▶ [What you will do]
Every entry below is to be copied word for word, with its pictures removed.

Stored data
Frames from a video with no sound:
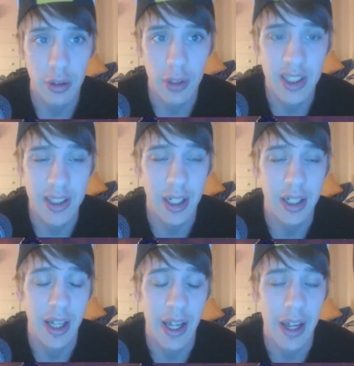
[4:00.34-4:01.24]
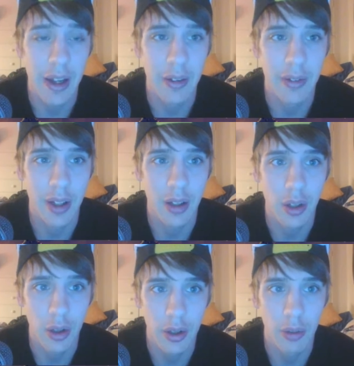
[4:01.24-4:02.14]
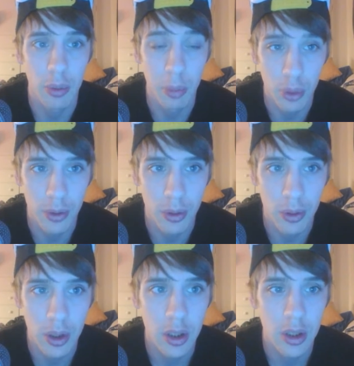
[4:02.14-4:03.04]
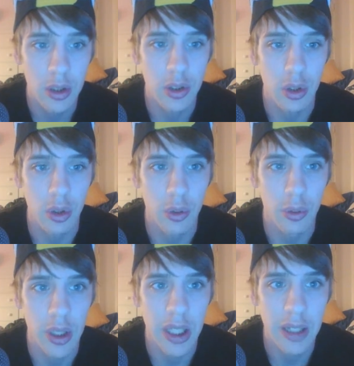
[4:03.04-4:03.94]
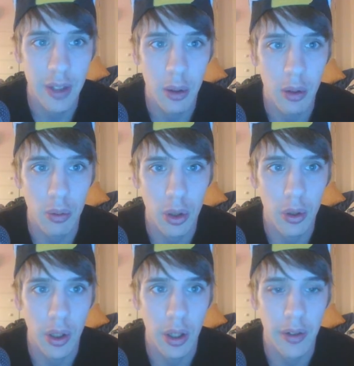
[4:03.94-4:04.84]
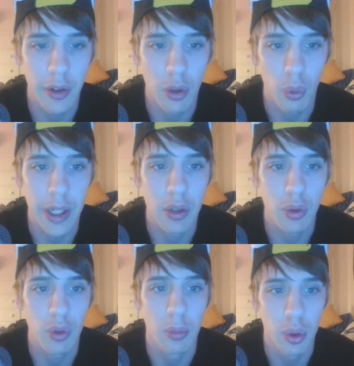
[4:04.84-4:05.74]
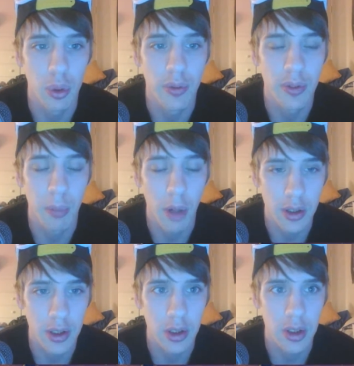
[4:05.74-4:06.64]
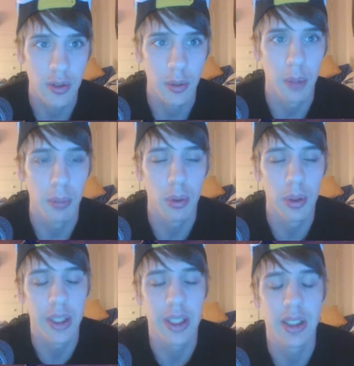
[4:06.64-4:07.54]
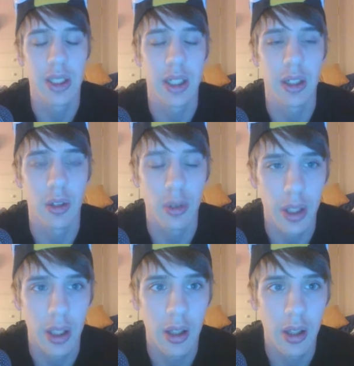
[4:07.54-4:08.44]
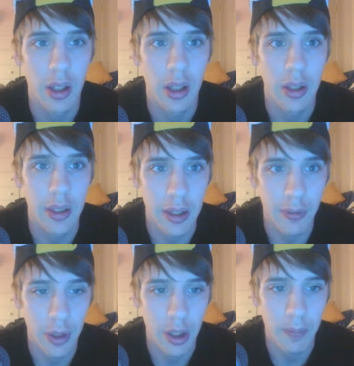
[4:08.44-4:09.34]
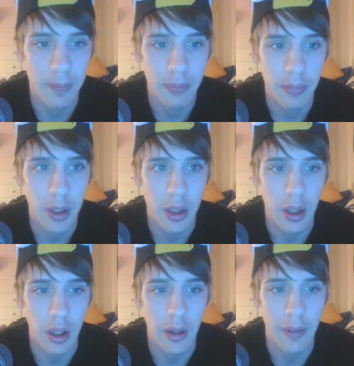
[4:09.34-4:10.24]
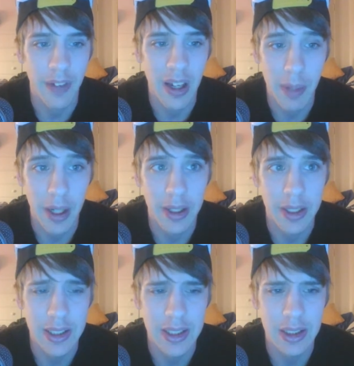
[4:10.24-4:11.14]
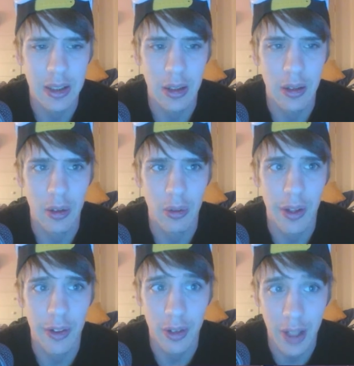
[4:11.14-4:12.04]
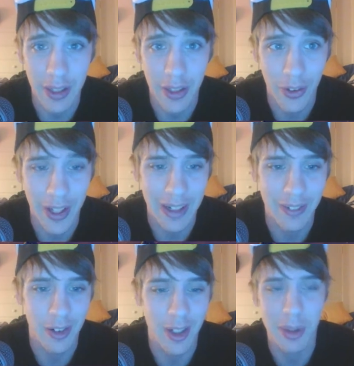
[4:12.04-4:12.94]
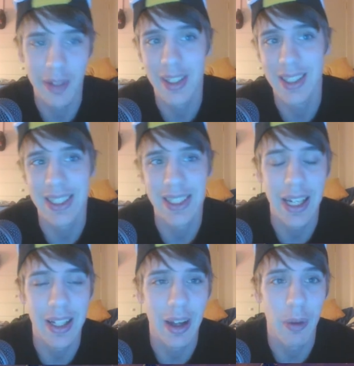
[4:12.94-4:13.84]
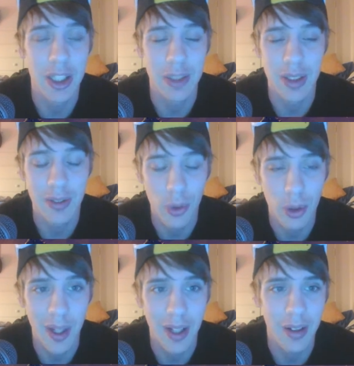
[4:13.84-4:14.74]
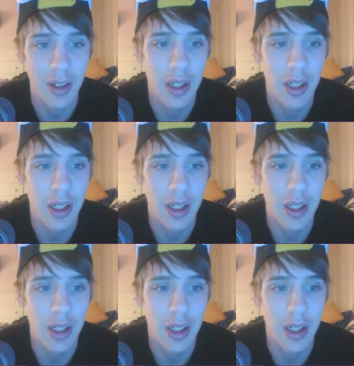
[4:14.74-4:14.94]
does not have good removal, so giving rogue another way to remove monsters from the board is a good thing for them. 5 mana is rather a lot though, like I've already previously stated. I wish it was 4 mana,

▶ [Completed exercise]
Frames from a video with no sound:
[4:00.34-4:01.24]
[4:01.24-4:02.14]
[4:02.14-4:03.04]
[4:03.04-4:03.94]
[4:03.94-4:04.84]
[4:04.84-4:05.74]
[4:05.74-4:06.64]
[4:06.64-4:07.54]
[4:07.54-4:08.44]
[4:08.44-4:09.34]
[4:09.34-4:10.24]
[4:10.24-4:11.14]
[4:11.14-4:12.04]
[4:12.04-4:12.94]
[4:12.94-4:13.84]
[4:13.84-4:14.74]
[4:14.74-4:14.94]
does not have good removal, so giving rogue another way to remove monsters from the board is a good thing for them. 5 mana is rather a lot though, like I've already previously stated. I wish it was 4 mana,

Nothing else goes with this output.